This is a buildable mountain lot, but expect to spend money on the slope. Average grade is 22%, soils are a Group C residual loam over weathered rock, and you're outside any FEMA flood zone. The biggest cost drivers will be retaining walls or a cantilevered foundation, perched groundwater above the rock interface, and stormwater runoff control on the downhill side. No wetlands flagged; nearest stream is 380 ft away. A geotech and a residential structural engineer should be on your team before you commit.
| Layer | Finding | What it means |
|---|---|---|
| FEMA flood zone | Zone X (unshaded) | Outside the 500-yr floodplain. Flood insurance not federally required. |
| Wetlands (NWI) | None on parcel | No NWI-mapped wetlands within 200 ft. |
| Soil (SSURGO) | Evard-Cowee complex, 15–30% slopes | Hydrologic group C/B. Drainage class: well drained. Moderate erosion potential. |
| Slope | 22% average | Sampled across the parcel from USGS 3DEP. Triggers most NC steep-slope ordinances. |
| Elevation | 2,310 ft | Mid-slope terrain typical of Town Mountain area. |
| Streams (NHD) | Nearest 380 ft (intermittent) | Outside typical NC riparian buffer (50 ft). Confirm at survey. |
| Land cover | Deciduous forest (NLCD 41) | ~3% impervious. Substantial tree clearing likely required for building envelope. |
| Design rainfall | 100-yr / 24-hr: 6.8 in | High-intensity events common in WNC. Driveway and roof drainage need real capacity. |
Implications: NC building code triggers stricter foundation, drainage, and grading review above 25% slope, and many local mountain-county ordinances tighten further at 20%. Expect engineered footings (pier/grade-beam or stem-wall), site-cast or modular retaining walls, and a stormwater plan even for a single-family home. Driveway grade will need careful design — 12% maximum is the practical limit for winter passability.
Implications: Common WNC residual mountain soil. Reasonable infiltration, but expect perched water above the rock interface in wet seasons — design foundation drains accordingly. Septic suitability is marginal at this slope; verify with Buncombe Co. Environmental Health if no public sewer is available.

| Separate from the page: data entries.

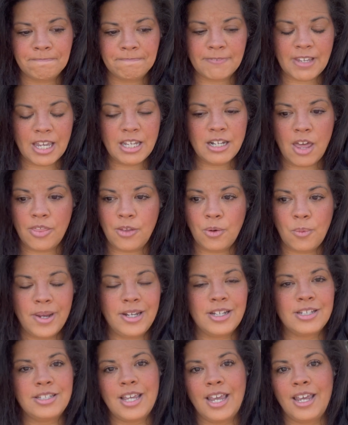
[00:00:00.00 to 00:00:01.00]
Another way
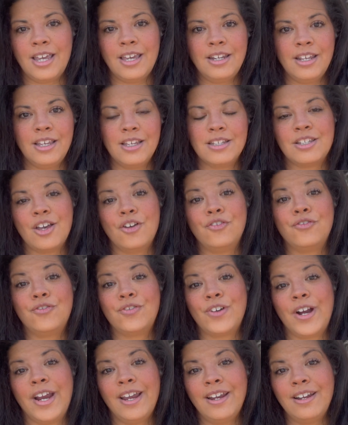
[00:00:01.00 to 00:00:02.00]
to say it is
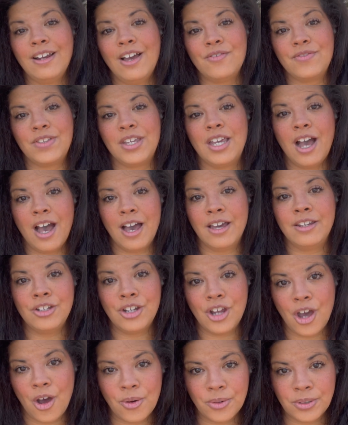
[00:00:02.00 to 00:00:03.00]
afraid of the
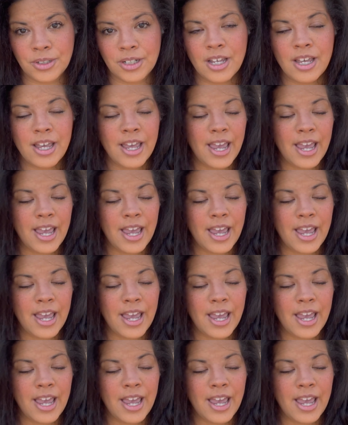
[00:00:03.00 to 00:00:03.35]
unknown.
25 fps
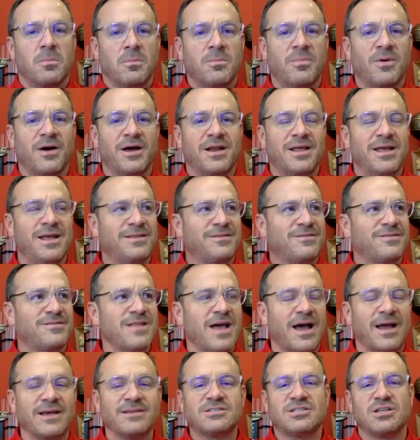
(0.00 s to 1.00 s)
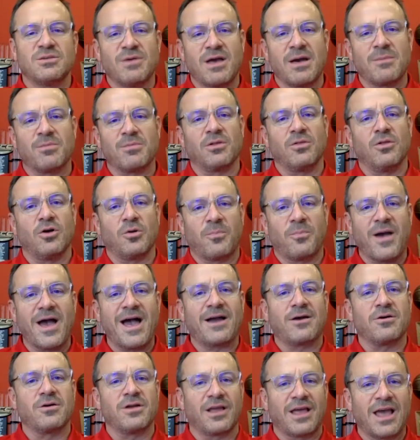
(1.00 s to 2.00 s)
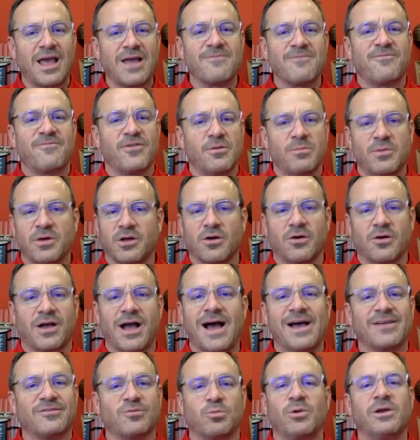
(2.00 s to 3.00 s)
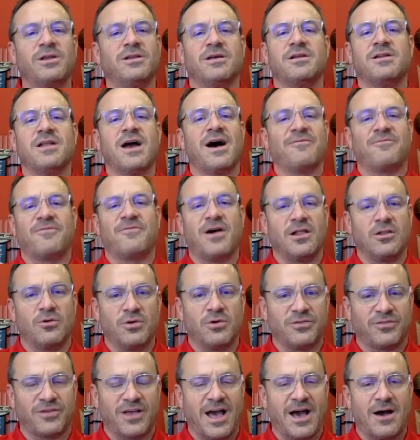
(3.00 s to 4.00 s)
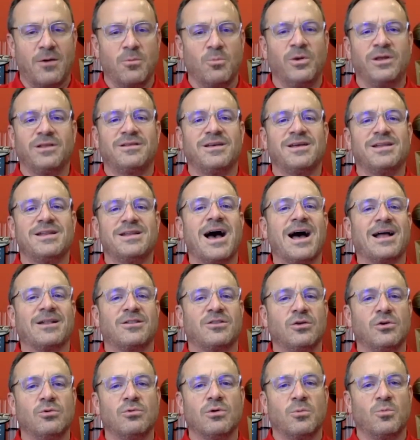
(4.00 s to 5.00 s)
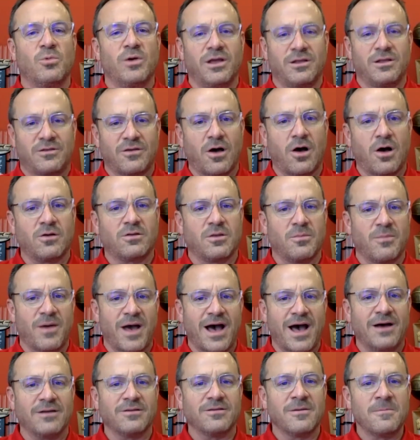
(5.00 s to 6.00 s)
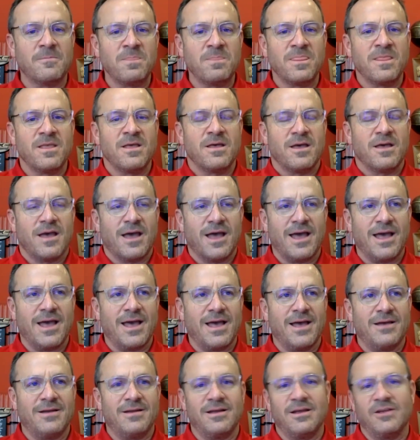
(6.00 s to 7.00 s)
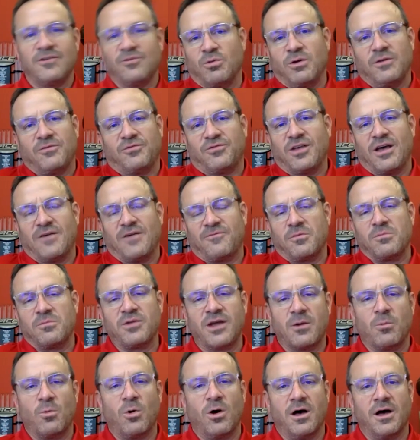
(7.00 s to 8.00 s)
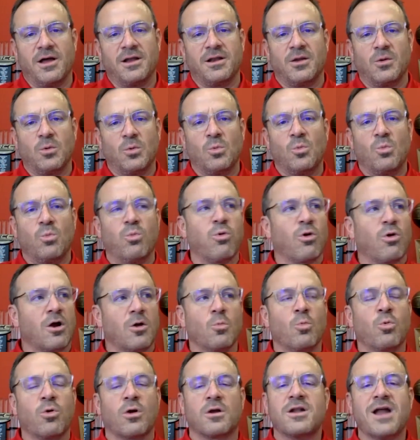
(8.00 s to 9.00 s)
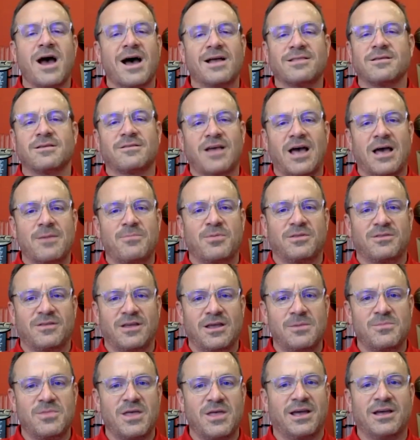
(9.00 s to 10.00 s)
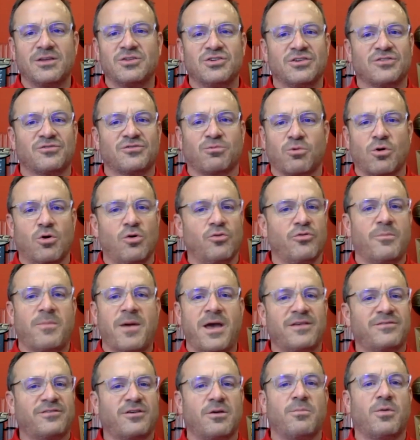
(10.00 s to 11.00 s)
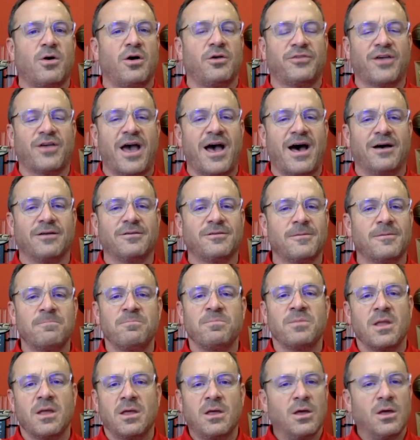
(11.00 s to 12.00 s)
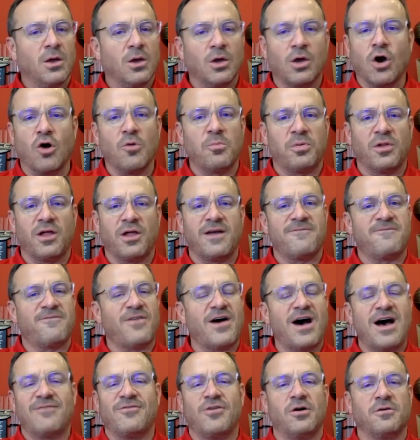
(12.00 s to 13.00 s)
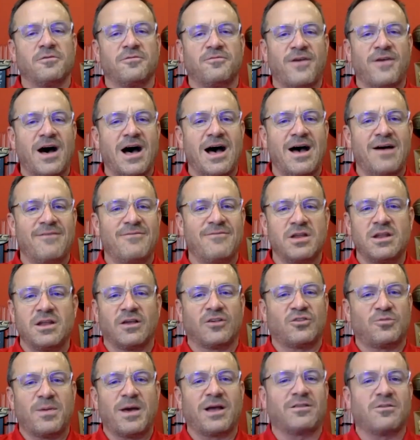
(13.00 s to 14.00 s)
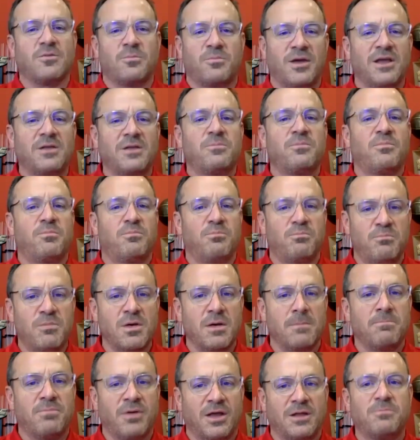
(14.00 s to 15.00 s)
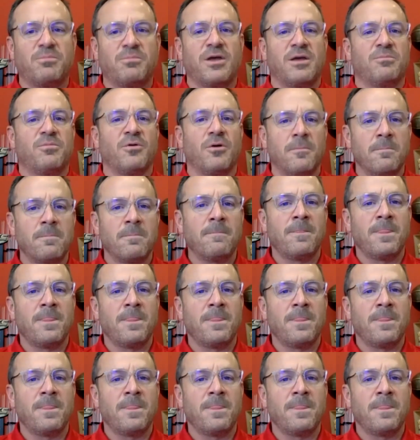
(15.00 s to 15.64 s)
but it's nice to be able to look back on a game film and go, guys, we did not follow a scout. We did not do what we had talked about. And as we've said from day one, we're not the type of team that can just roll the basketballs out, go play 5-on-5 and expect to beat people.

| Duration | 2-yr | 10-yr | 25-yr | 100-yr |
|---|---|---|---|---|
| 15-min | 0.71" | 1.09" | 1.32" | 1.66" |
| 1-hr | 1.27" | 1.99" | 2.43" | 3.09" |
| 24-hr | 2.84" | 4.41" | 5.39" | 6.83" |
Implications: Roof gutters and downspouts should handle the 10-yr / 5-min intensity (~5.5 in/hr). The 100-yr / 24-hr depth of 6.83" is what stormwater BMPs must store and release. WNC sees Helene-class events that exceed Atlas 14 routinely — for high-value structures, consider designing one storm size larger than code minimum.